The test can also detect whether the microbes carry a gene that confers resistance to Rifampicin, a drug commonly used to treat TB. That's an important piece of information for doctors; if the patient is also resistant to a second drug called Isoniazid—it takes a separate test to find out—the strain is considered multi-drug resistant (MDR), and it requires a different cocktail of drugs to treat. WHO estimates that there were 440,000 new cases of MDR TB in 2008. The new test is also expected to lead to twice as many TB diagnoses among HIV-infected people; roughly 12% of those with the disease are also HIV-positive.
For nongovernmental organizations and low- and middle-income countries, the cost per test is $16, a price that is expected to fall to $14 within a year and to $10 within 2 years. The machine costs $17,000; that's after a 75% cut in Cepheid's original price negotiated by FIND. The price is a fraction of what it would cost to set up and staff a lab that conducts standard sputum smear microscopy test, says Roscigno.
WHO organized a global meeting last week in Geneva to lay out plans for how the new PCR-based test can be made available in as many countries worldwide as quickly as possible. The agency has produced a road map that places 116 low- to middle-income countries first in line to receive the low-priced machines.

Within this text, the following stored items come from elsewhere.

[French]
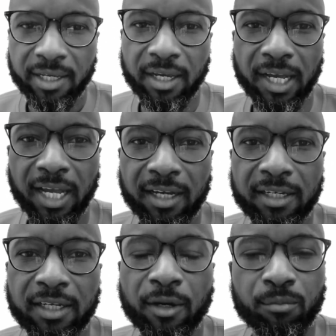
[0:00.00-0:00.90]
à hein,
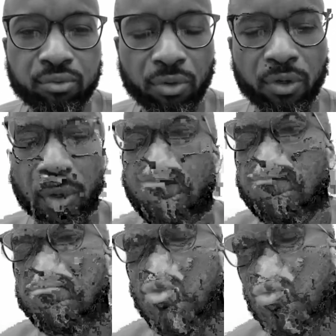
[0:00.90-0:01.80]
il y a
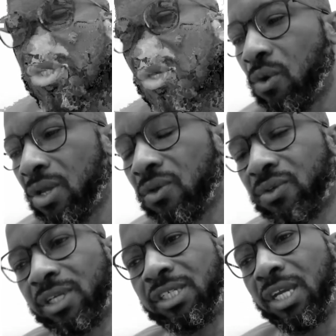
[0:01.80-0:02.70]
beaucoup de croyances
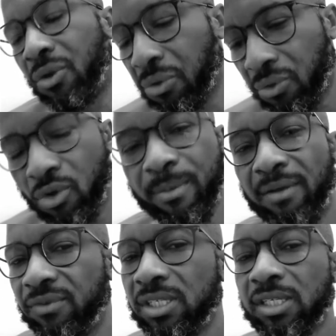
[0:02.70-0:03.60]
que j'ai crues dans ma
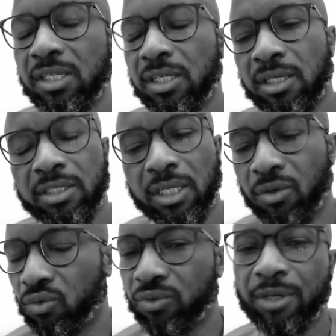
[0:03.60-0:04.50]
vie qui
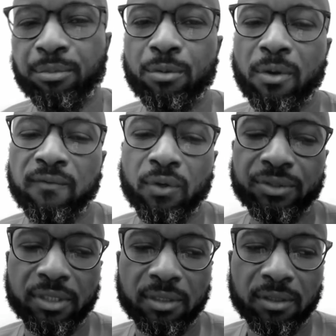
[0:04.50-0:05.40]
étaient tout simplement
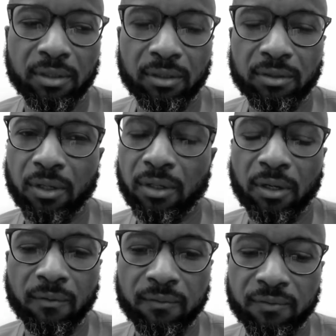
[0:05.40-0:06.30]
fausses. Donc, euh,
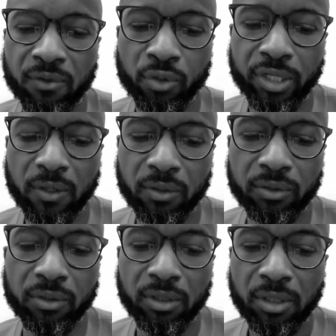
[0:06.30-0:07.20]
vous vous rendez compte hein.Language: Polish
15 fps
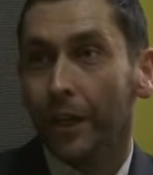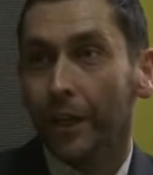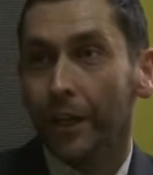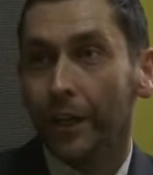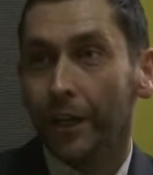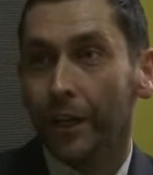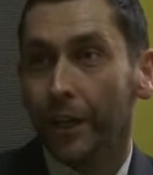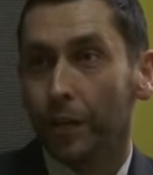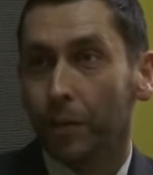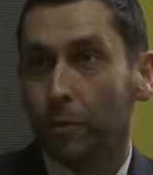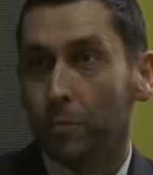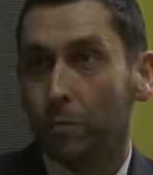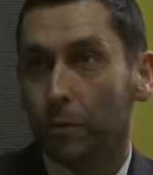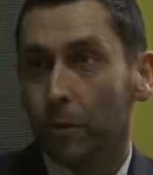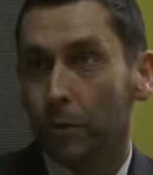E,
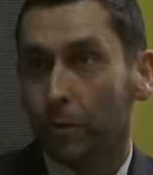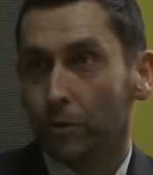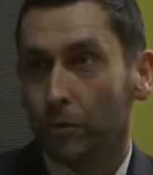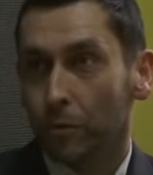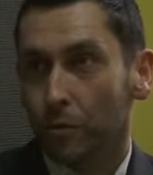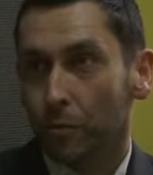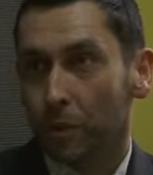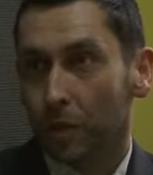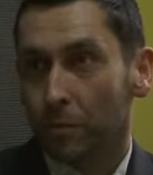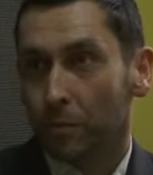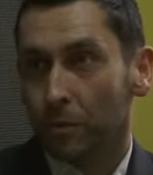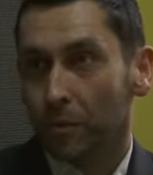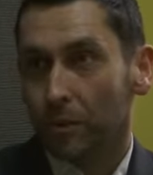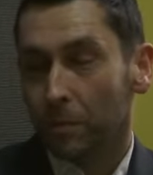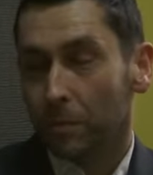po czym
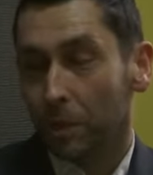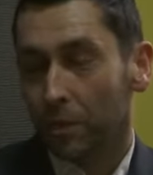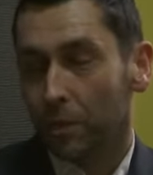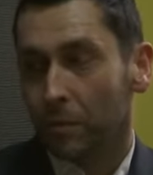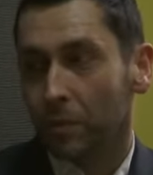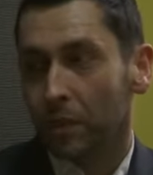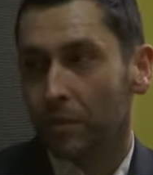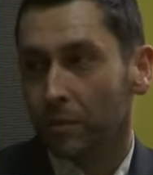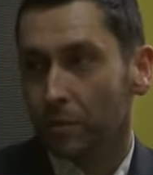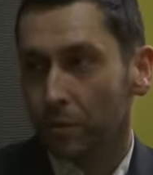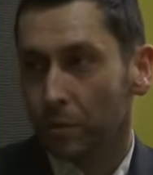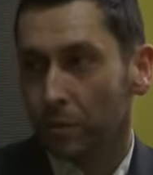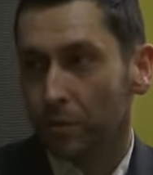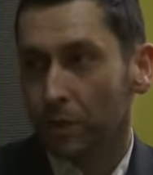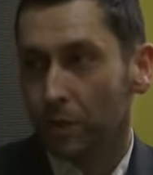jakby za pierwszym razem
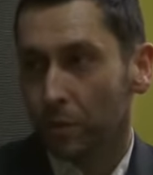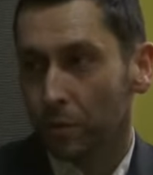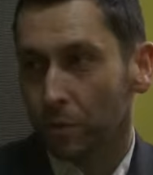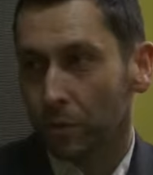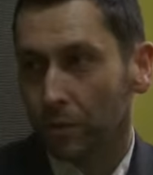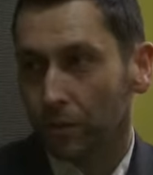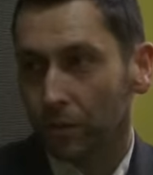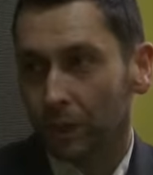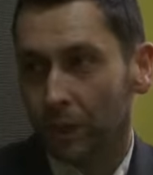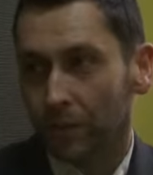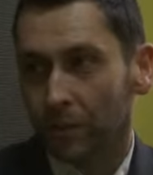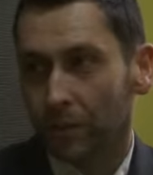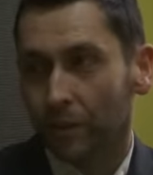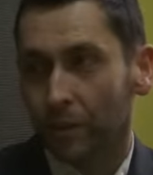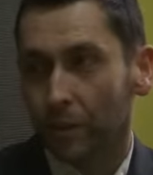spróbowaliśmy tą
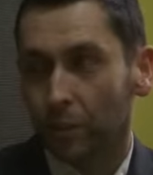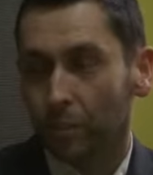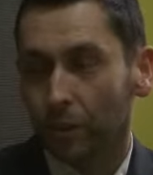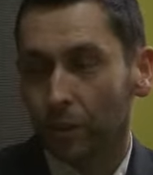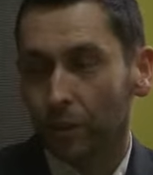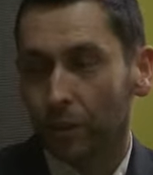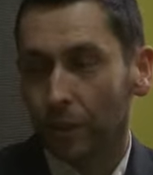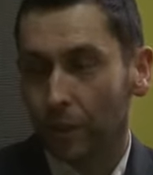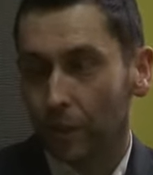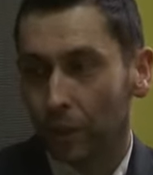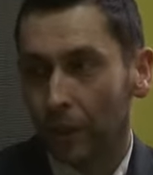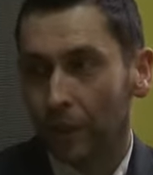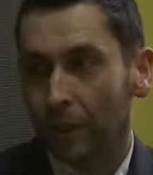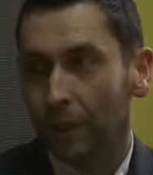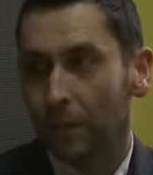trasę pokonać
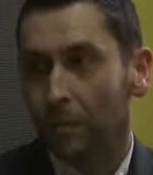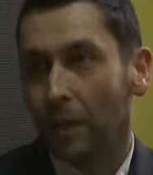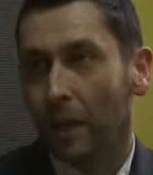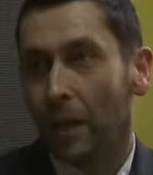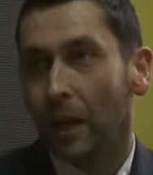latem,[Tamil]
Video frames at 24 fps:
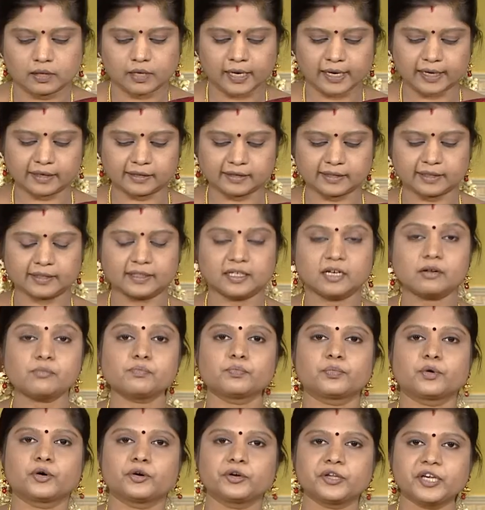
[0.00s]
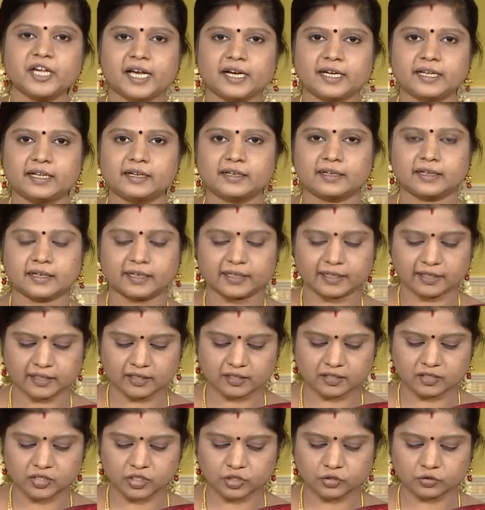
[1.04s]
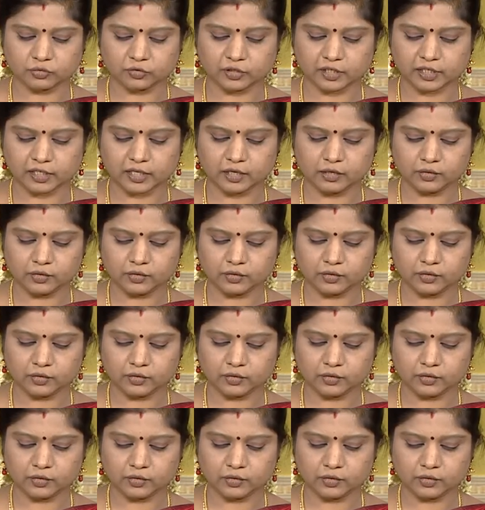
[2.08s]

அடுத்ததான் பொடியாக நறுக்கின இஞ்சி துண்டுகள்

South Africa, India, Uganda, and several other countries plan to roll out the test immediately. A crucial question is how well it performs in the field, where tropical temperatures and lack of electricity and Internet access--which the machine needs to signal that it needs maintenance--could pose problems. A trial of a version of the machine running on batteries is already under way in India and Pakistan, among other countries, and results are expected next year.
The new diagnostic tool does raise new questions, however. Even if countries can detect MDR patients, most aren't ready to treat large numbers of them, says Van der Werf. A WHO-led effort will have to be put in place to get treatment to those who need it, she says.